Esta composição – transformada por Benedetto Marcello num canto coral matutino, por causa do versículo 6, na linha de uma tradição bem conhecida das Igrejas do oriente – oscila entre um tom de lamento e um tom de confiança. A estrutura lírica é muito linear e corresponde ao esquema triangular das súplicas dominadas como que de três atores: “estes”, os inimigos numerosos; “Tu”, Deus Salvador; “eu”, o orante, cuja presença é martelada no texto original pelo emprego 16 vezes do pronome pessoal, em hebraico -j.
Os adversários entram repentinamente em cena (vv. 2-3); o número deles é de um contraste gritante com a solidão do salmista, imerso na angústia e até no aparente abandono por parte de Deus. O vocábulo hebraico que define este abandono evoca o “apertar”, “o oprimir”, o quase lento estrangulamento da vítima. O “mas Tu” do versículo 4 assinala uma virada: Deus, até então mudo, entra em cena, e se coloca como o “escudo” do justo perseguido. Deste modo, continuando com a imagem marcial, Deus “levanta a cabeça” do seu fiel fazendo-o passar da humilhação à glória do triunfo. O grito de súplica não caiu no vazio, portanto, mas foi acolhido por Javé, presente no seu “santo monte” de Sião (v. 5). “Levanta a tua voz – comentava Sto. Agostinho – , pois, escutando no fundo da alma sempre existe alguém, Deus”.
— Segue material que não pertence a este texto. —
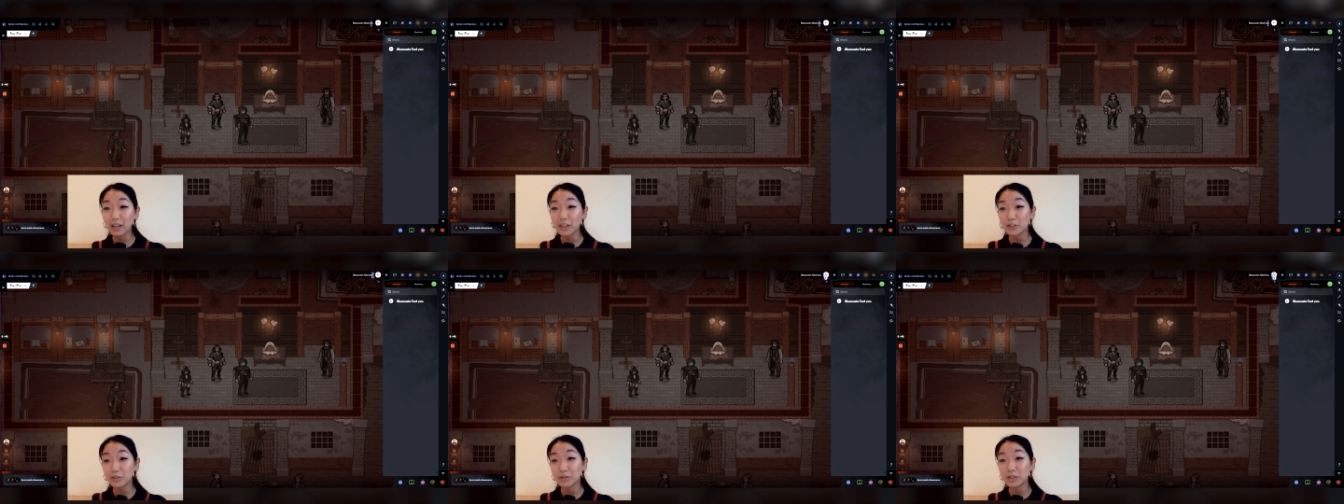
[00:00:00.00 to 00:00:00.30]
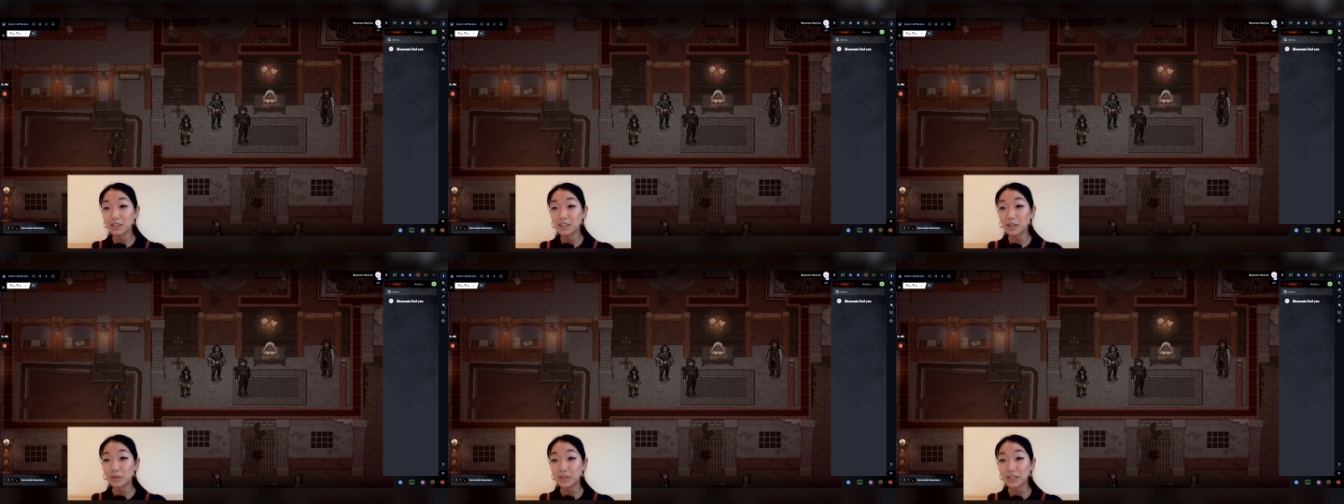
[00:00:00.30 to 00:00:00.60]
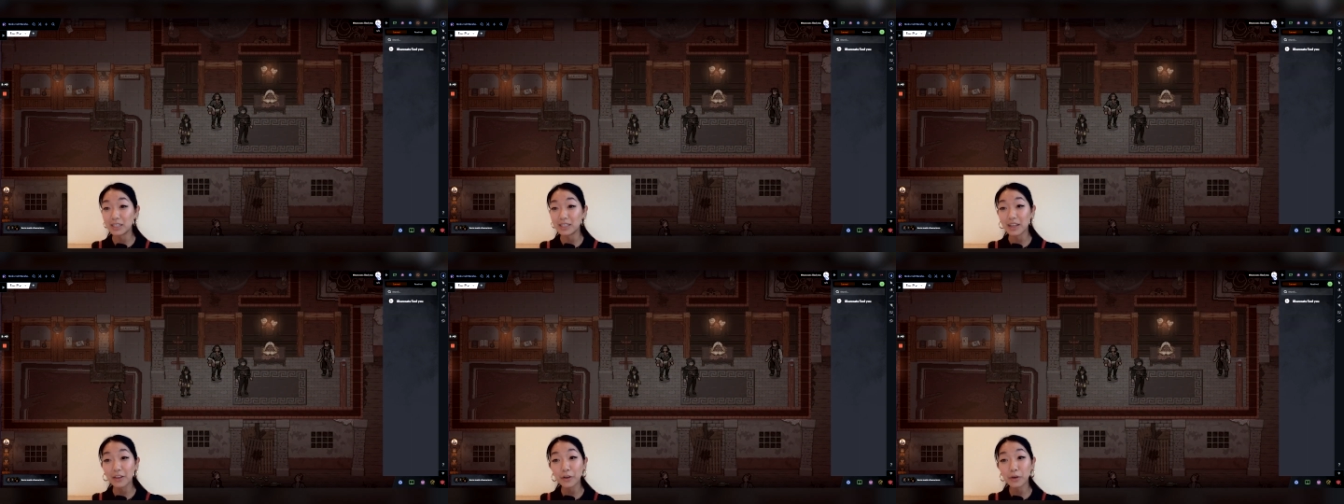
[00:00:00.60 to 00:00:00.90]
as you can see with
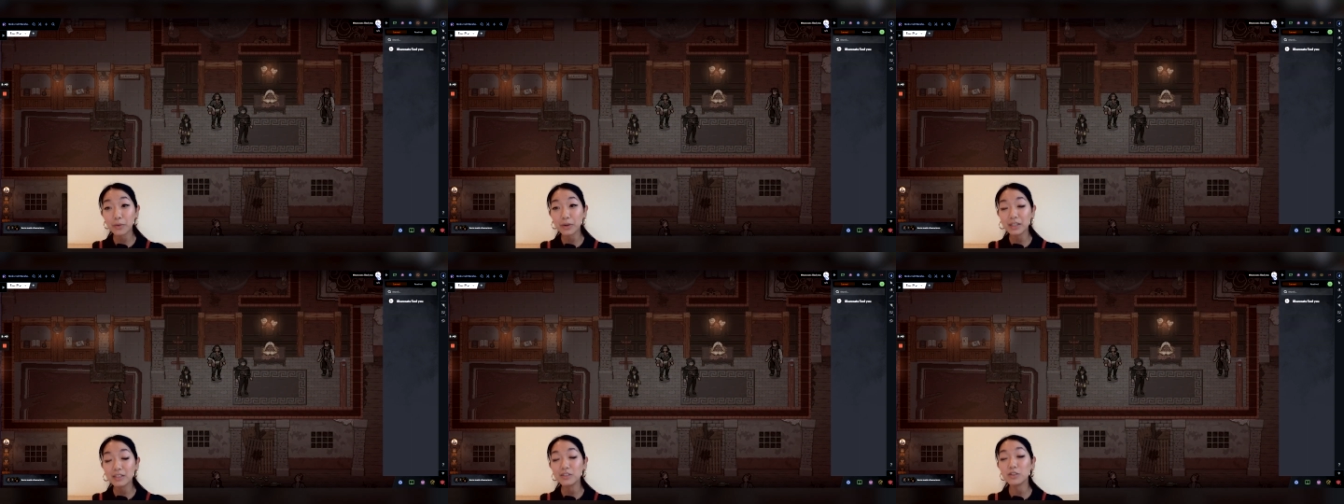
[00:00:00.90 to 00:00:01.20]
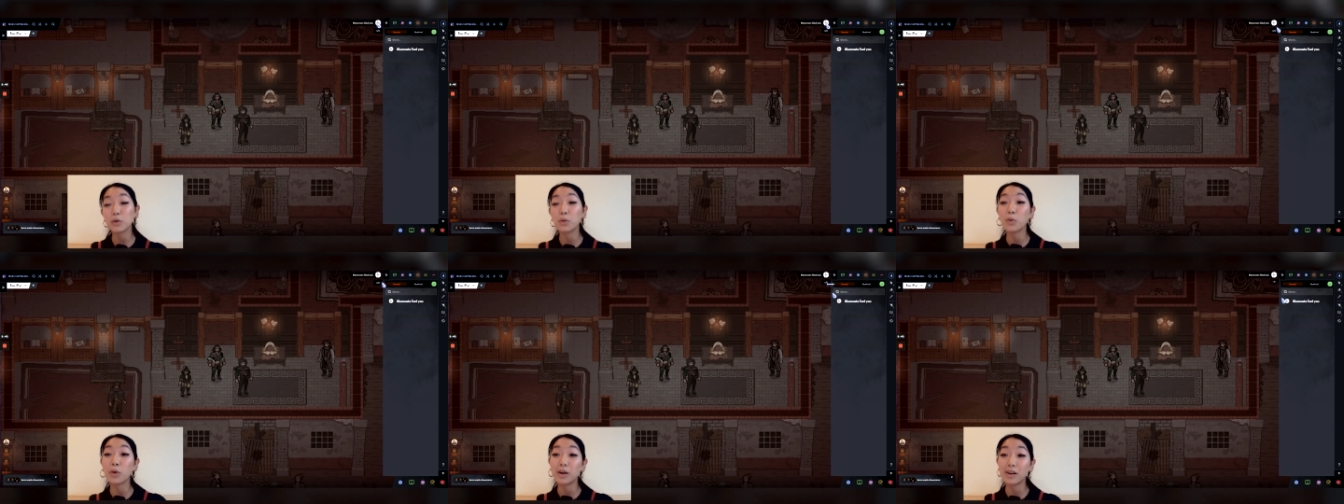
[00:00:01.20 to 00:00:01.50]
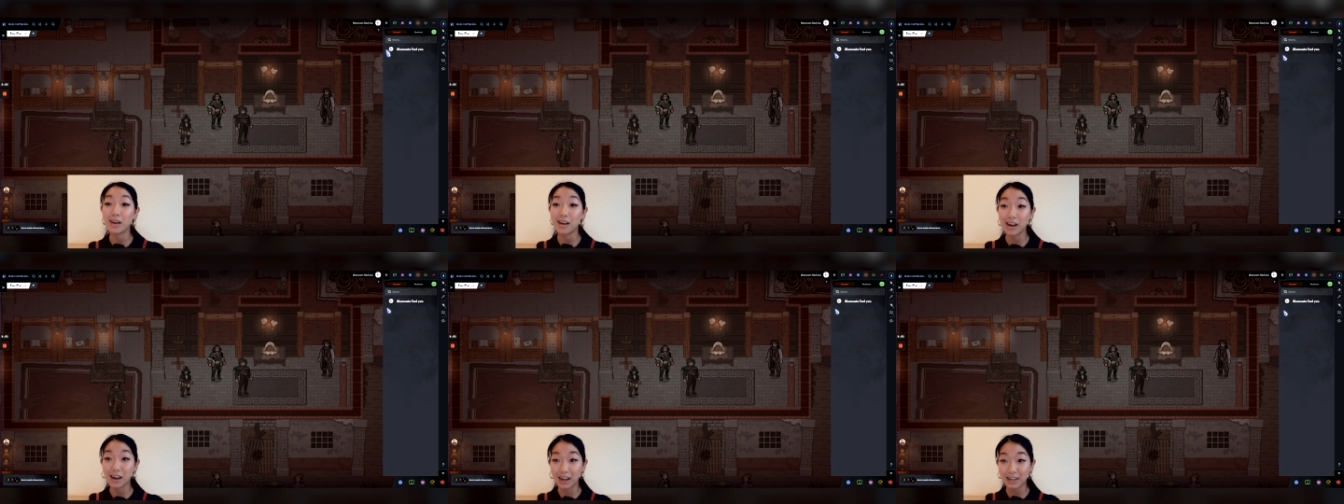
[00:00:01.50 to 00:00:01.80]
these other ones, or
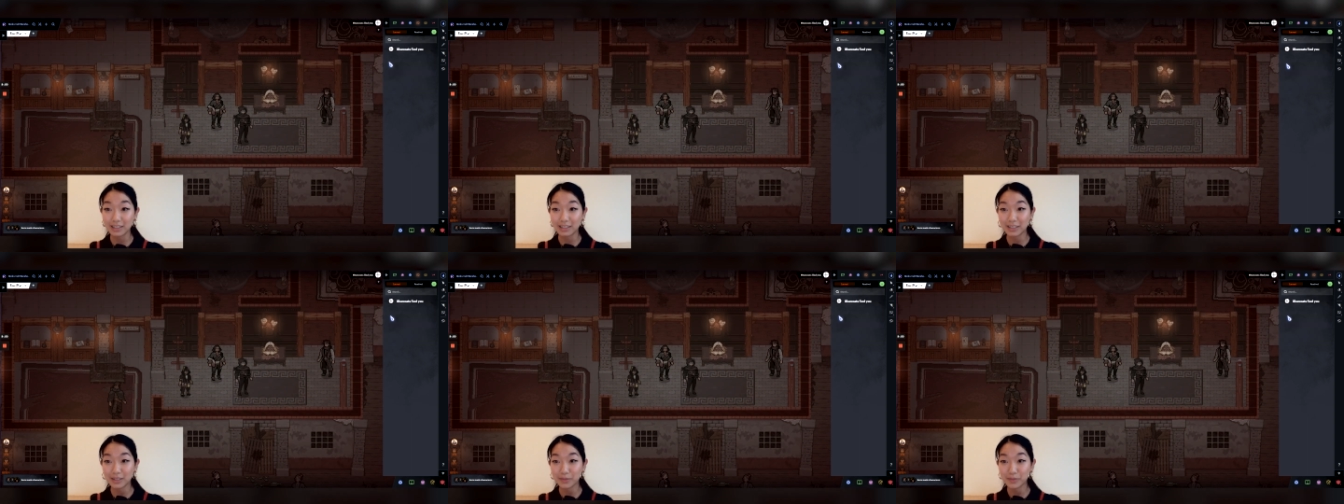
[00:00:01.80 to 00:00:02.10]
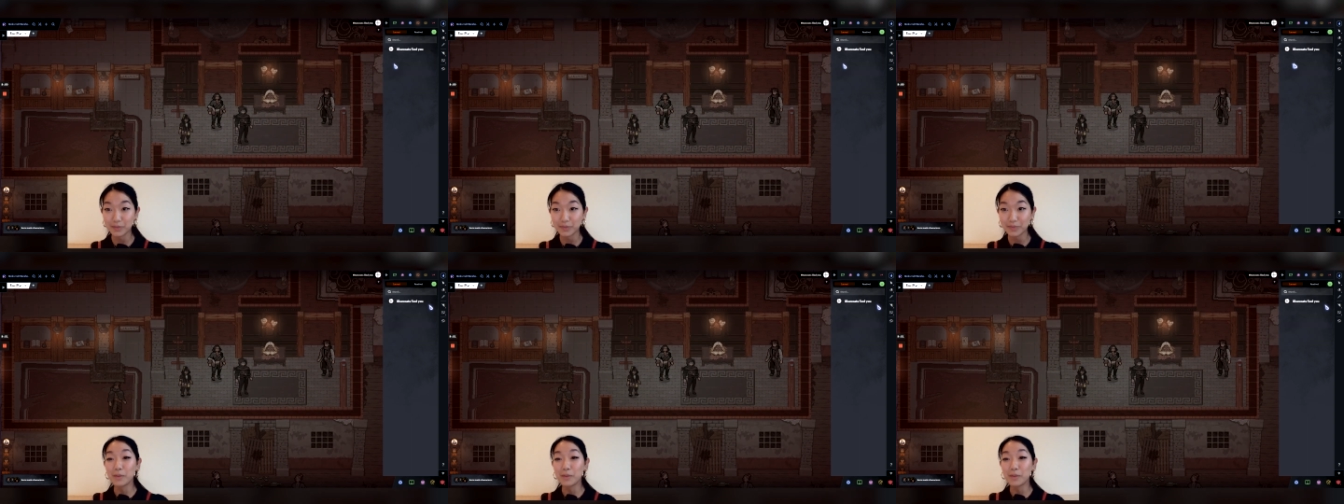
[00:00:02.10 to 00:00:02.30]
not.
Finalmente, sobre um fundo noturno (v. 6), surge o orante. Para alguns estudioso se evoca assim a noite de oração transcorrida no interior do Templo no aguardo que, na aurora, Deus emitisse, pelo oráculo do sacerdote, o oráculo de libertação (a assim chamada “incubação sagrada”). Talvez, no entanto, o símbolo tenha uma origem mais universal: a noite é como o seio da morte, semelhante às trevas do nada (Gn 1,2-5), enquanto que o dia é símbolo da vida. Todo o amanhecer que se abre sobre o mundo é o início de uma criação renovada, a testemunha de uma vitória fulgurante sobre as trevas do nada e sobre o mal..
Então o Salmo se conclui como que ao som de uma fanfarra militar: a libertação é representada com as cores de um triunfo guerreiro, sublinhado por encorpadas imprecações de gosto oriental (v. 8). A liberação é descrita pitorescamente como um “despertar” de Deus do “sono” do seu silêncio. A ação deste grande justiceiro, desperto pela súplica da vítima, é quase instintiva: ataca as faces e os queixos dos prepotentes, para que eles abandonem sua presa inocente e indefesa. O versículo final, em tom litúrgico, aplica o caso do salmista à inteira comunidade dos justos: assediados pela perseguição e escuridão, são defendidos por Javé, o único que pode salvar.